Estimados lectores, debemos hablar ya sobre el tema de la seguridad ALIMENTARIA y del AGUA, que no está en la agenda política diaria pero que afectará nuestras vidas. ¡Si no hay agua, la producción de alimentos es imposible! Nuestra garantía alimentaria desaparecerá en gran medida. ¿Qué tipo de sociedad queremos? ¿Realmente queremos que nuestros hijos crezcan sanos?
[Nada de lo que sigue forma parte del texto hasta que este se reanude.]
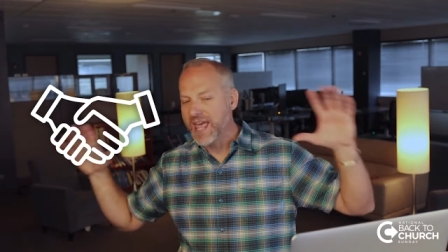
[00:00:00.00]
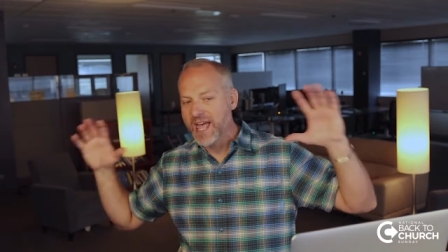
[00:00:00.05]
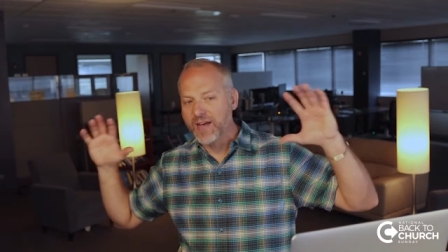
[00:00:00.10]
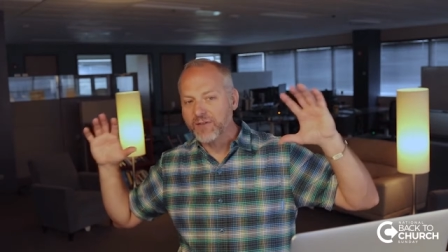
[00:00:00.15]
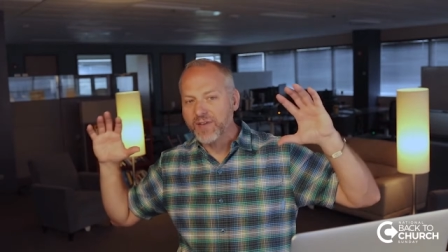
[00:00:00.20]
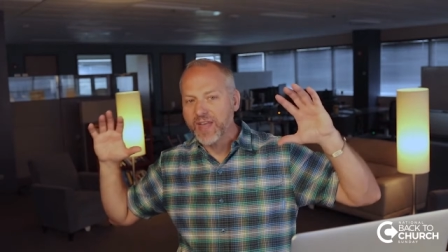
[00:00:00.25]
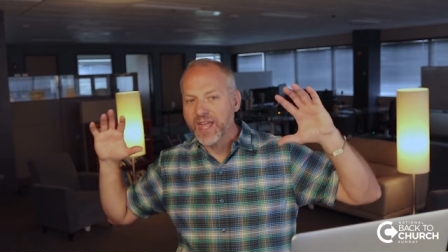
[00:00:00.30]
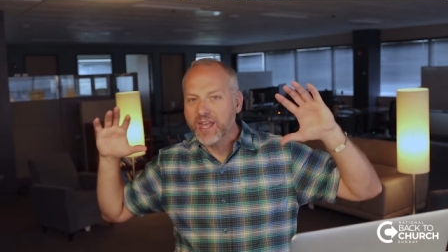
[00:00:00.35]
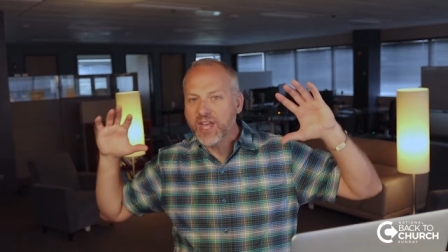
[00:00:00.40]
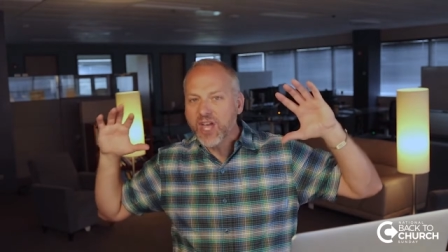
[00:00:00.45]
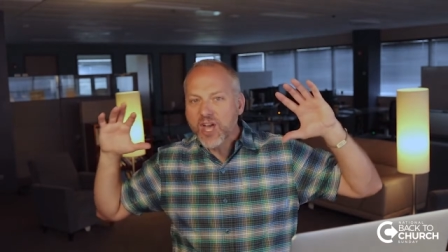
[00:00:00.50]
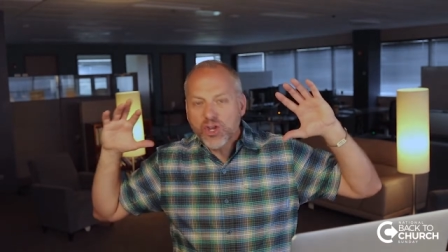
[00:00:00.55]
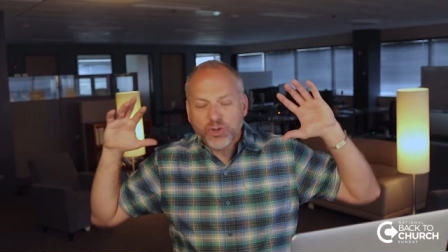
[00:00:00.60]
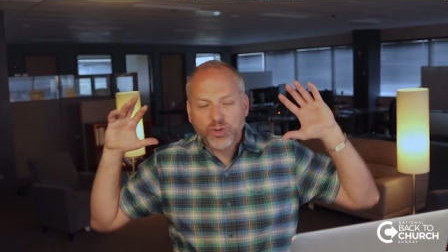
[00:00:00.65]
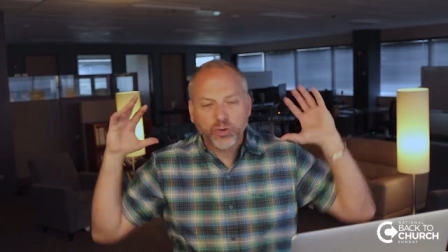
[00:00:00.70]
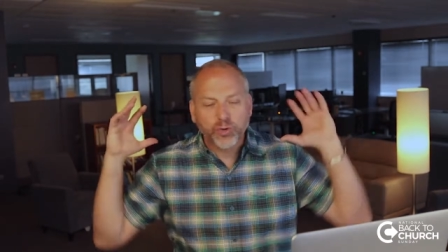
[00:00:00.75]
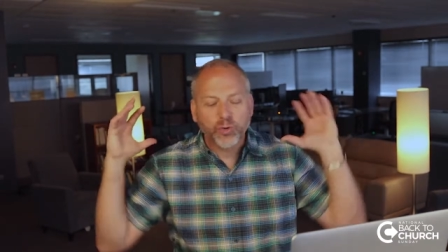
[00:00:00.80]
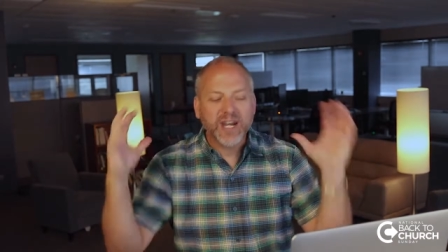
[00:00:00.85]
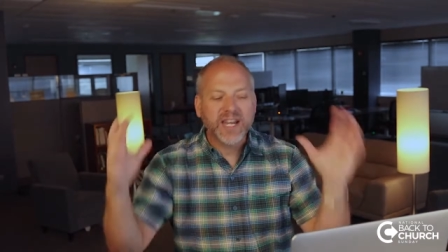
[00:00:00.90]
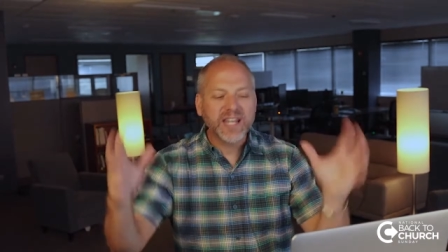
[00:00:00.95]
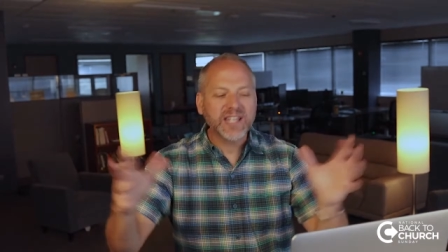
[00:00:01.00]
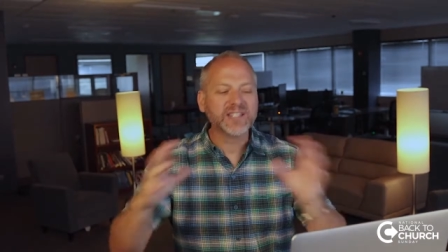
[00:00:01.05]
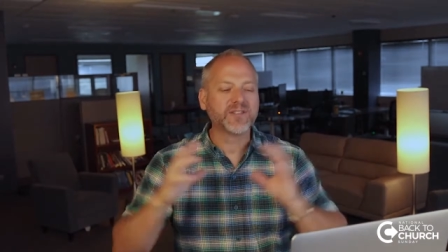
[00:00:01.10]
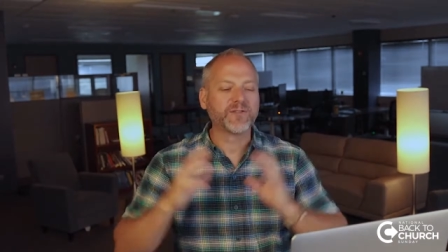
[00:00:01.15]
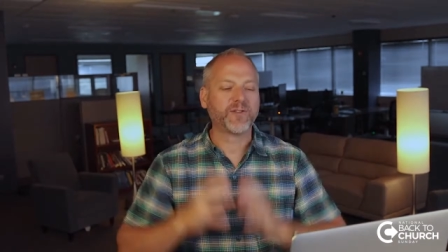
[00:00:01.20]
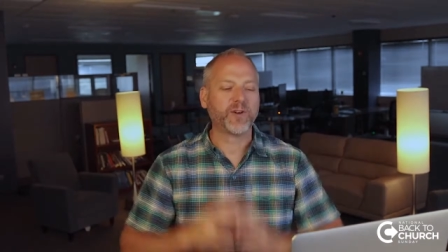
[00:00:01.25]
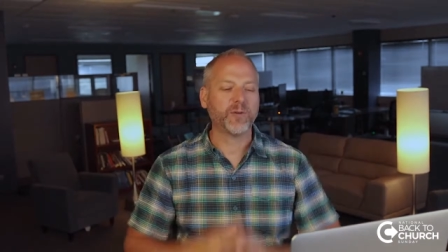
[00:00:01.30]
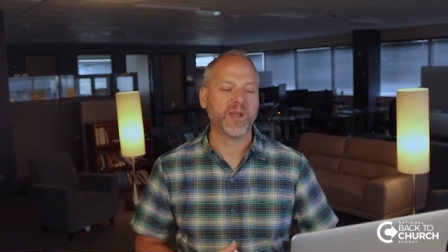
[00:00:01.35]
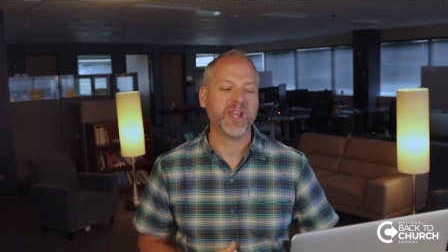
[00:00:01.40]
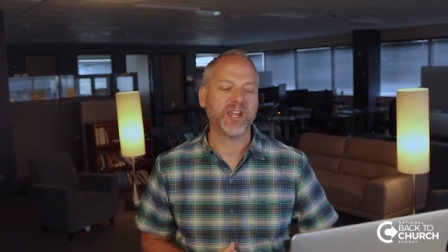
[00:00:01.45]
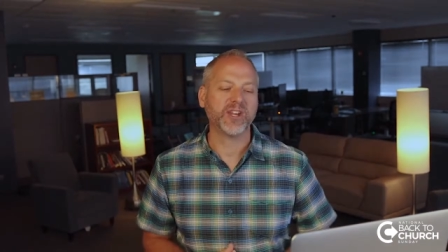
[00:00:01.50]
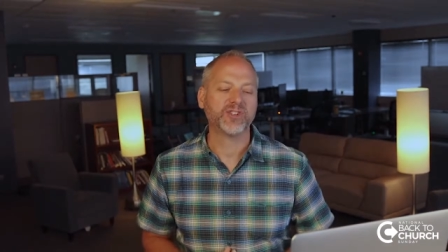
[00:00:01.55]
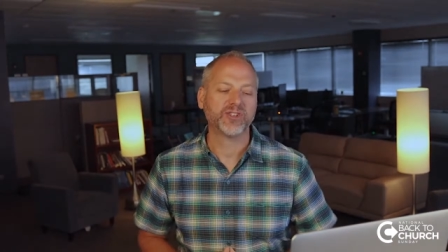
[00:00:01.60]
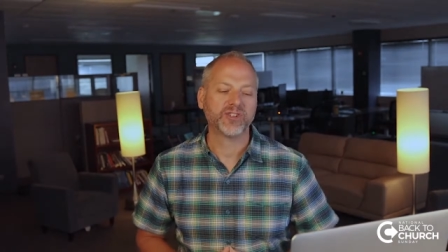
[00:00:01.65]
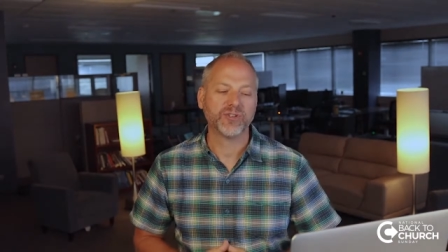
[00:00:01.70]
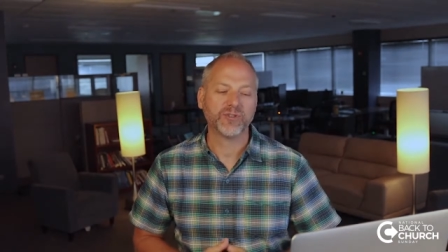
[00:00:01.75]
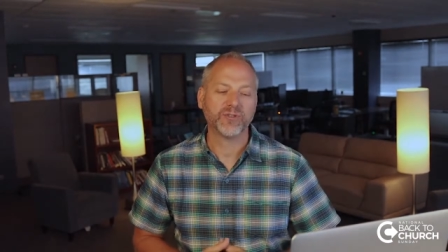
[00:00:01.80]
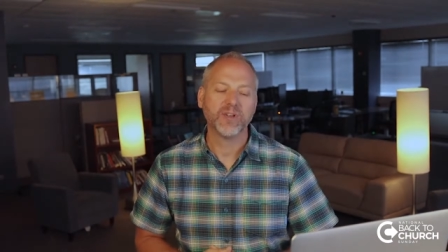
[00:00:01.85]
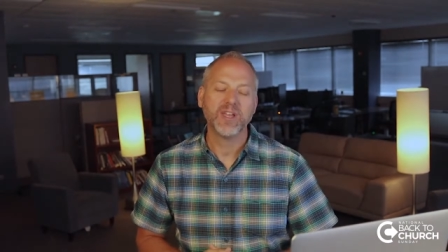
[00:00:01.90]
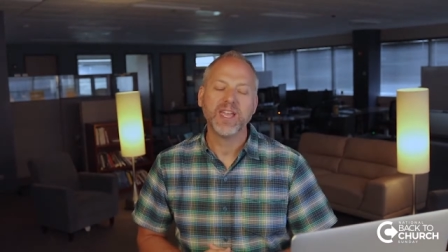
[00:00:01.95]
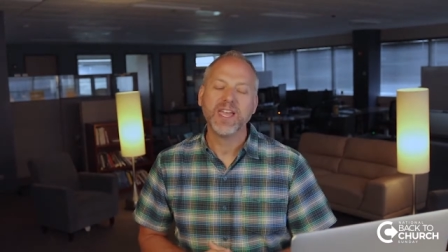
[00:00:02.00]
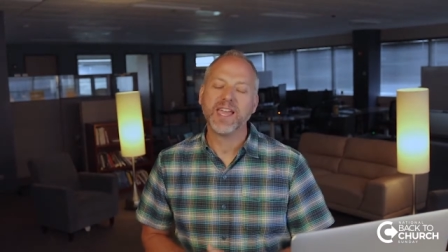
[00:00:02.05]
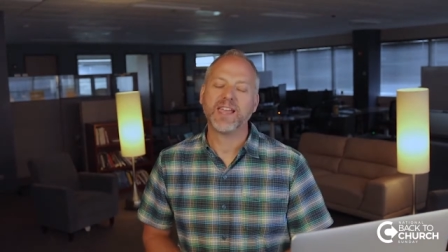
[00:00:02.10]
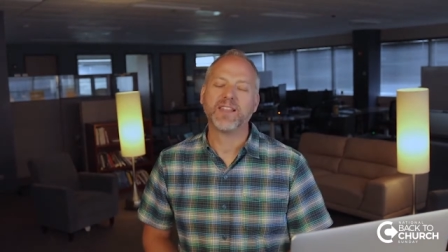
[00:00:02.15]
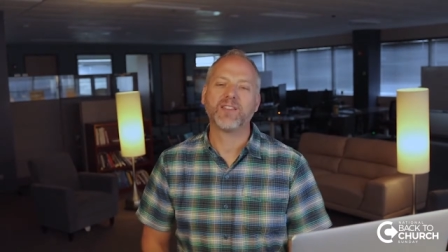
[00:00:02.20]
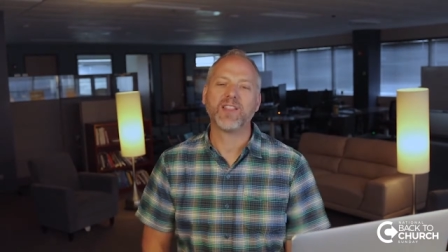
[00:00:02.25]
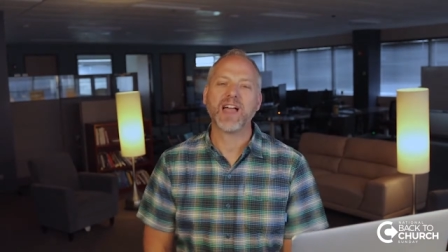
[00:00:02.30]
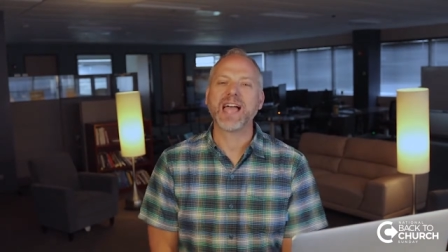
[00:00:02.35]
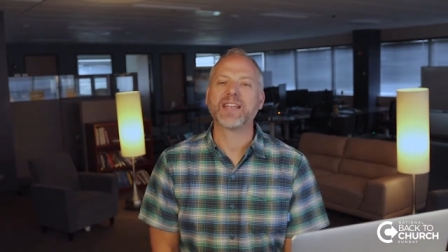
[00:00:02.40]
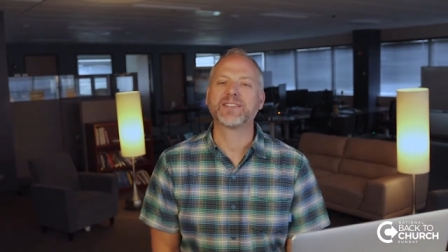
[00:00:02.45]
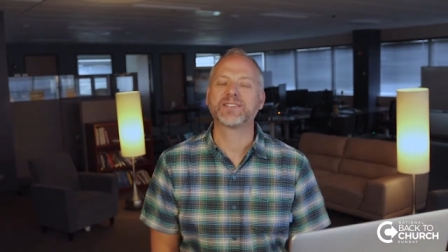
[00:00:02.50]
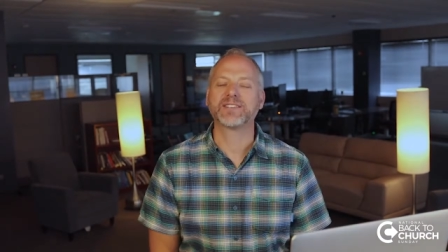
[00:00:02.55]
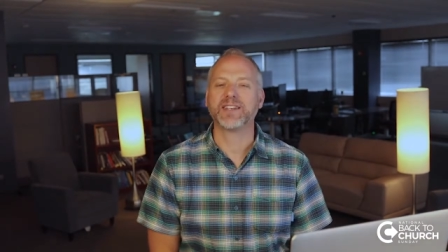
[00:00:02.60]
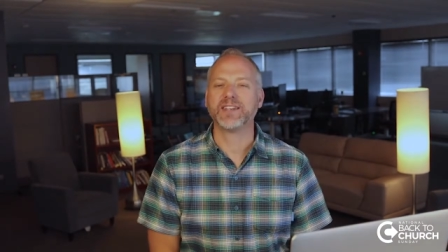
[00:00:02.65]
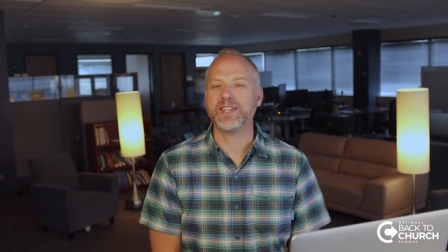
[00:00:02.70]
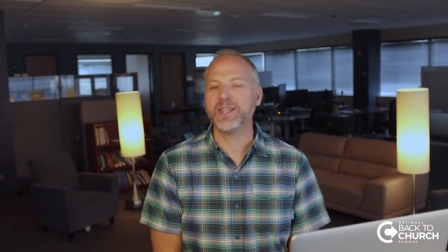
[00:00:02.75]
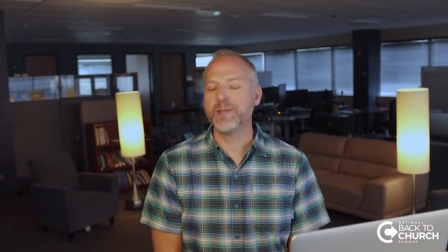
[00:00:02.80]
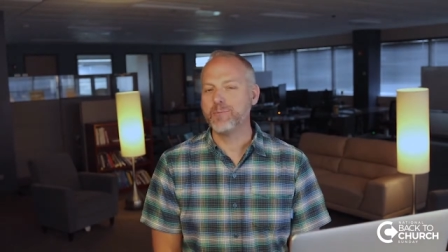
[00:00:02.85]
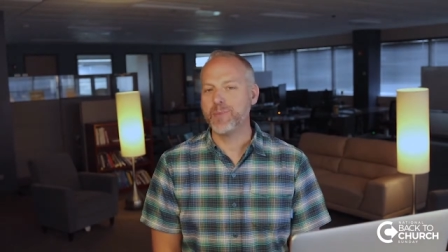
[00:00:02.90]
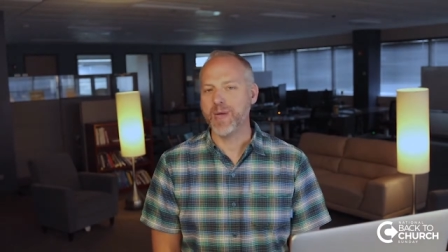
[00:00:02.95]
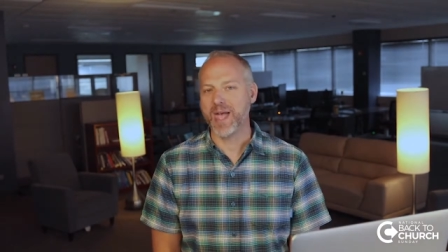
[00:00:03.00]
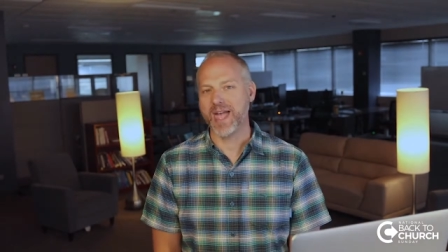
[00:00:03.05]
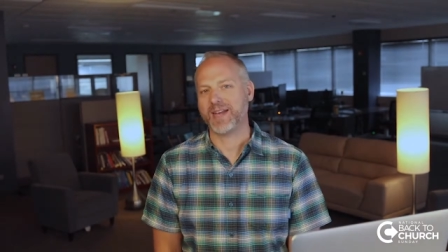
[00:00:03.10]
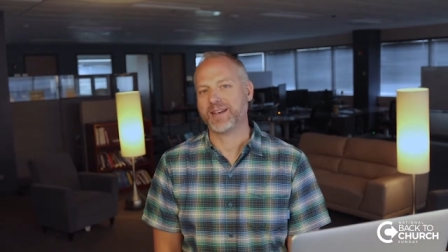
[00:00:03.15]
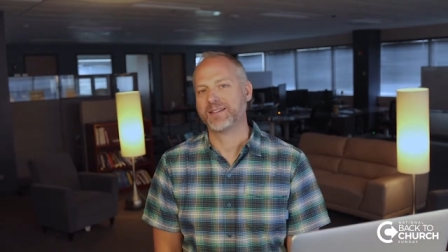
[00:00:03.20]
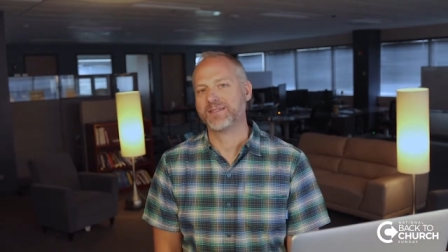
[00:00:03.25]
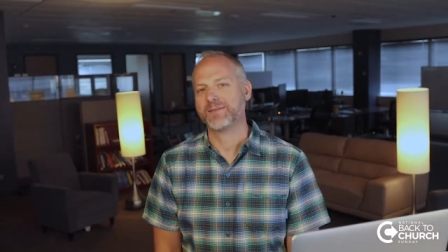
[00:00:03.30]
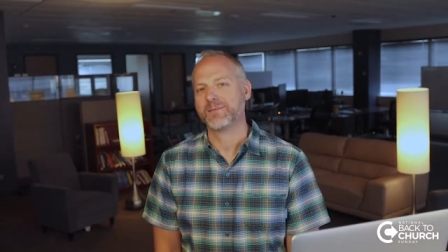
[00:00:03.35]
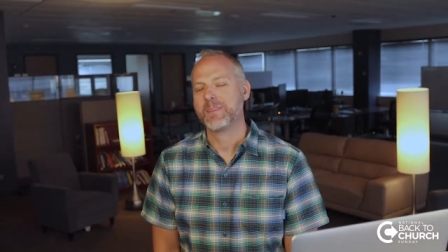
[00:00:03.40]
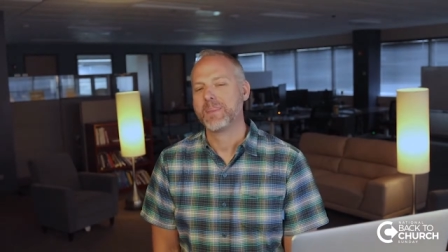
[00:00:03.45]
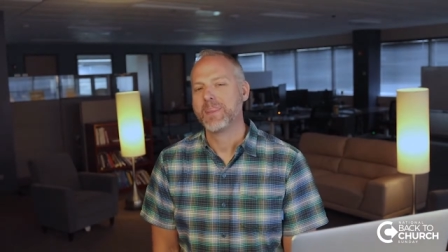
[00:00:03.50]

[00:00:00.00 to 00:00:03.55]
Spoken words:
have a transformational and lasting impact.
No podemos ser suficientes para garantizar la seguridad alimentaria en nuestros hogares por nuestra cuenta. No podemos prevenir enfermedades comprando en el mercado orgánico. Debemos exigir. Debemos exigir políticas públicas que aseguren la difusión de la agroecología con un programa público urgente. Turquía no tiene tal política pública. Debemos exigir que la salud de nuestros hijos se convierta en el punto central de los programas de salud pública. No podemos resolver la contaminación por sustancias tóxicas con medidas individuales. Como ciudadanos, como padres, como individuos de esta sociedad, debemos presentarnos con una demanda. Necesitamos desesperadamente una iniciativa ciudadana que ponga de manifiesto esta voluntad política.
¡Antes de que sea demasiado tarde, es hora de actuar!